● **What is being asked**: Print exactly the line that contains "[00:00:07.00]" along with every line beneath it to the end of the records below, and omit pictures.

========

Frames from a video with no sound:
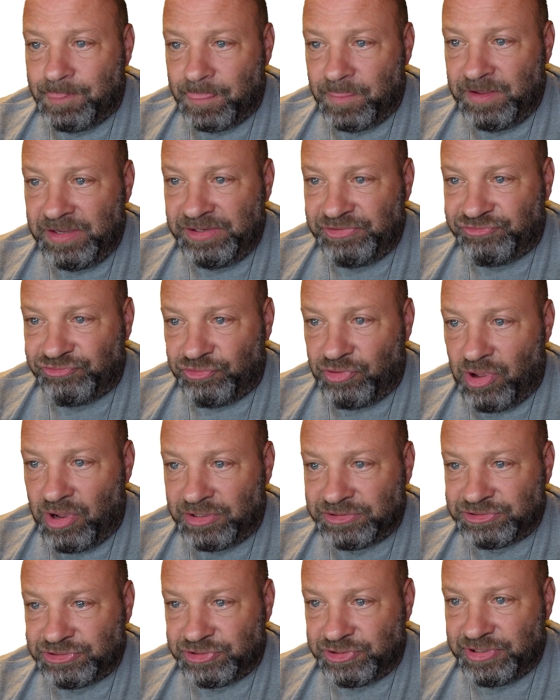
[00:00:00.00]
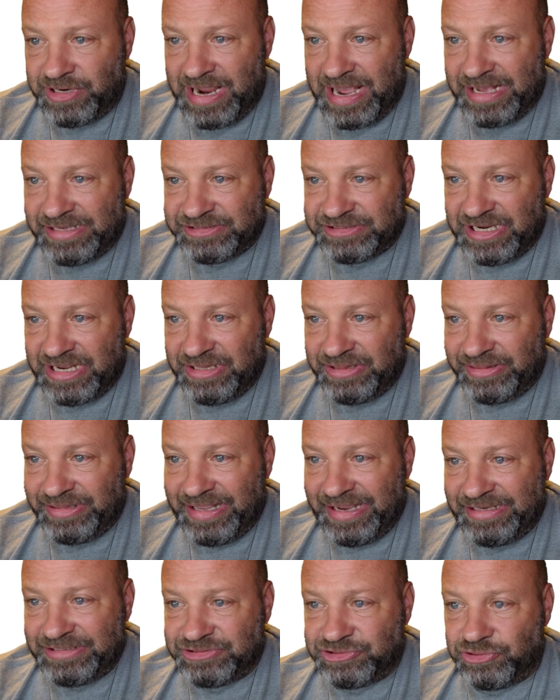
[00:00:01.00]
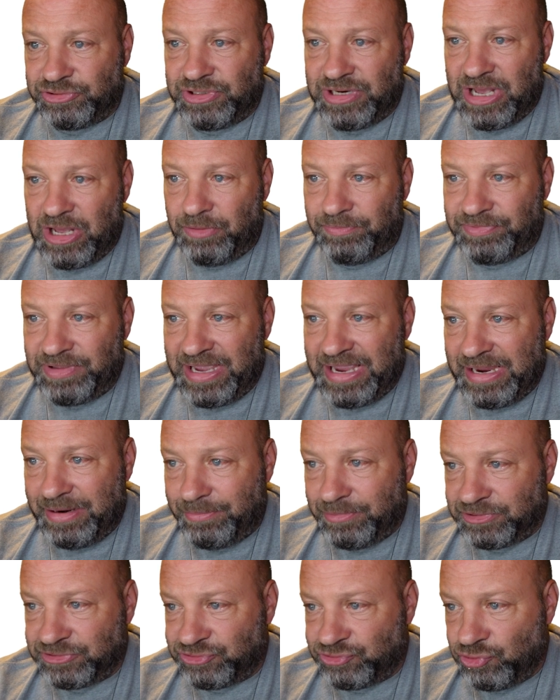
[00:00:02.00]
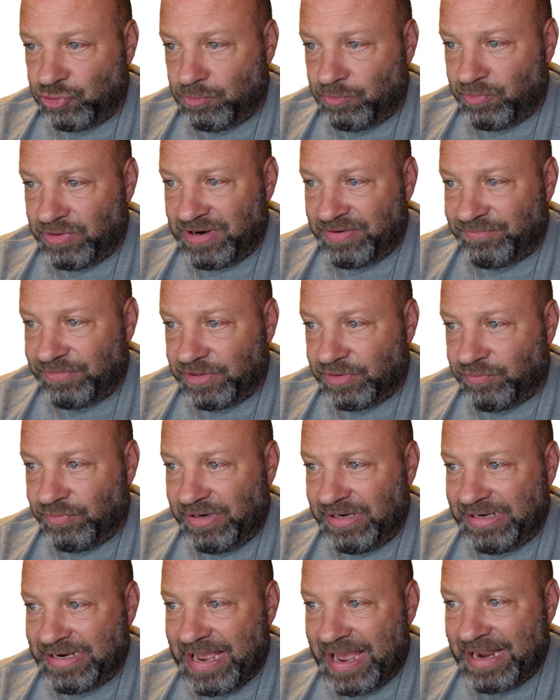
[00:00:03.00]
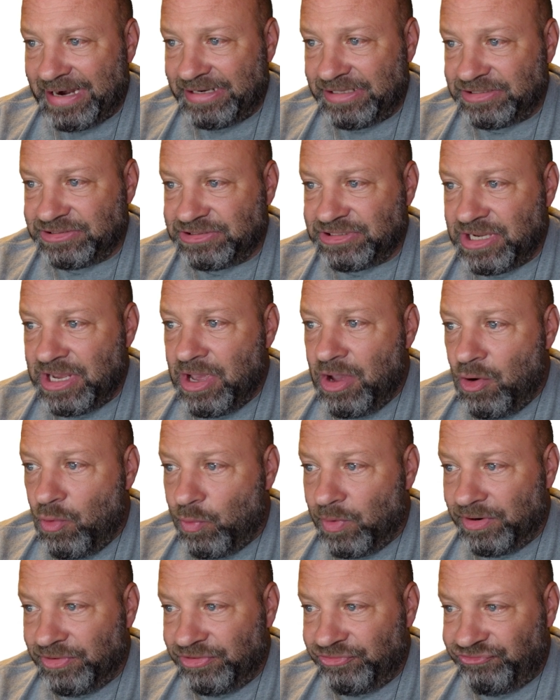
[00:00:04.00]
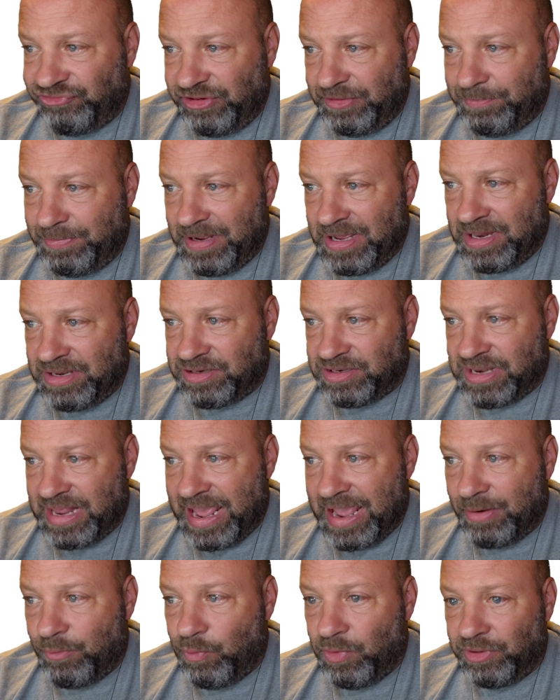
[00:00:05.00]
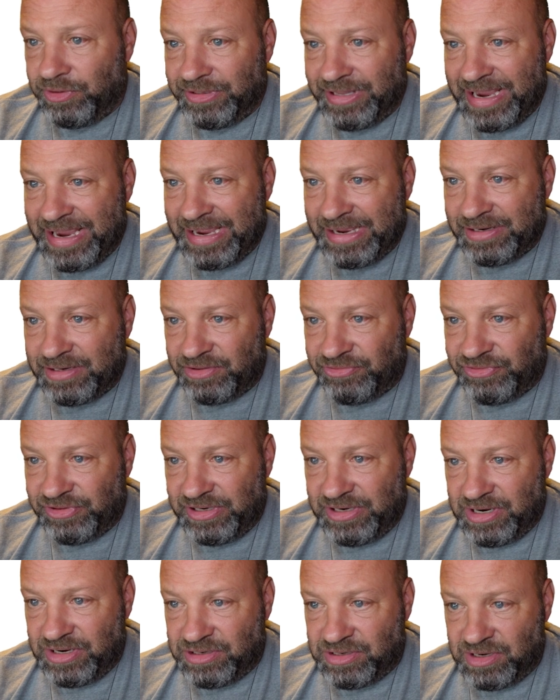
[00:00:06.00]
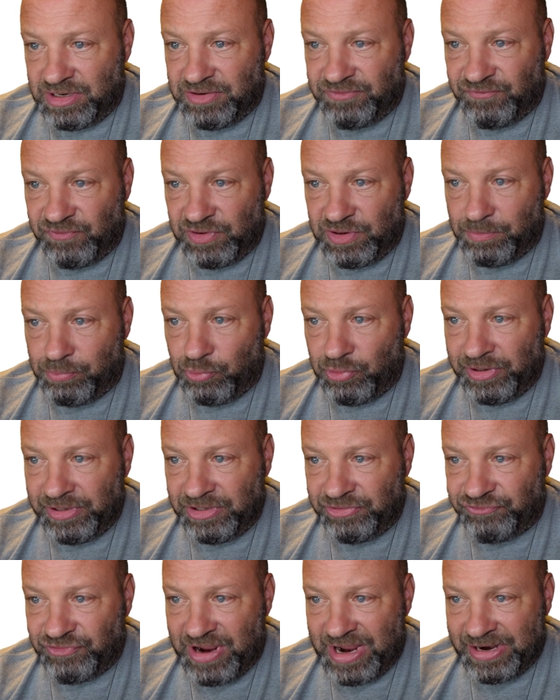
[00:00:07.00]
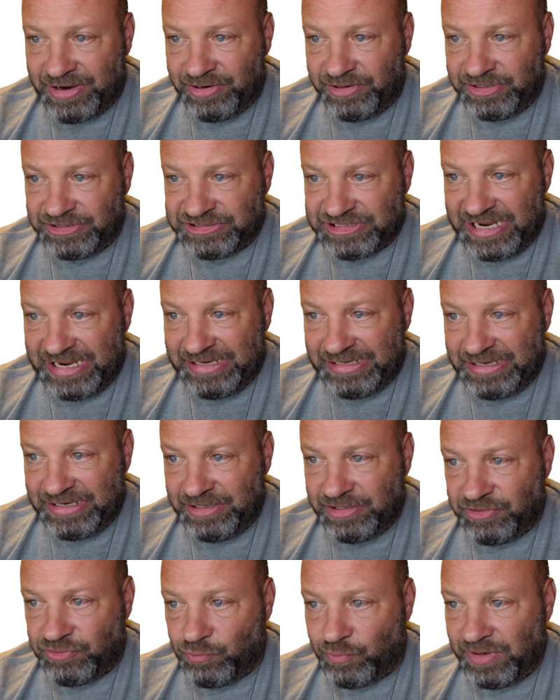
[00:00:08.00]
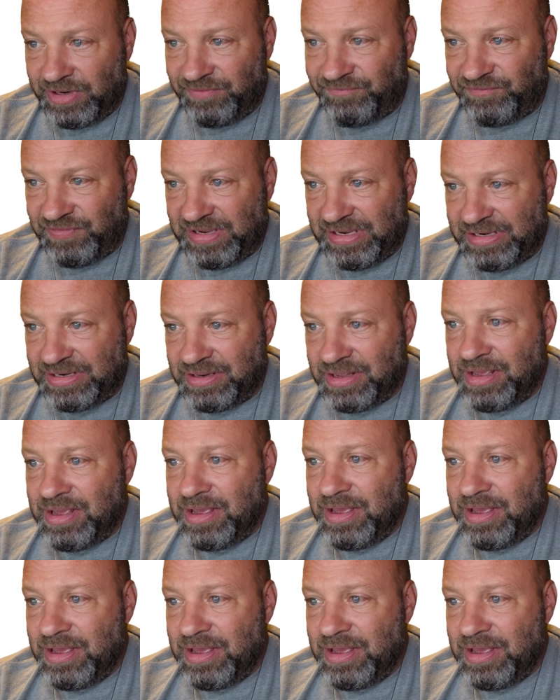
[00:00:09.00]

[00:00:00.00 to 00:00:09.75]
Each launcher has a laser to help the aimer's troop whenever the green dot is where the GPS tag will land. The distance for deploying a tracker is 18 to 20 feet.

========

● **Exercise output**:
[00:00:07.00]
[00:00:08.00]
[00:00:09.00]

[00:00:00.00 to 00:00:09.75]
Each launcher has a laser to help the aimer's troop whenever the green dot is where the GPS tag will land. The distance for deploying a tracker is 18 to 20 feet.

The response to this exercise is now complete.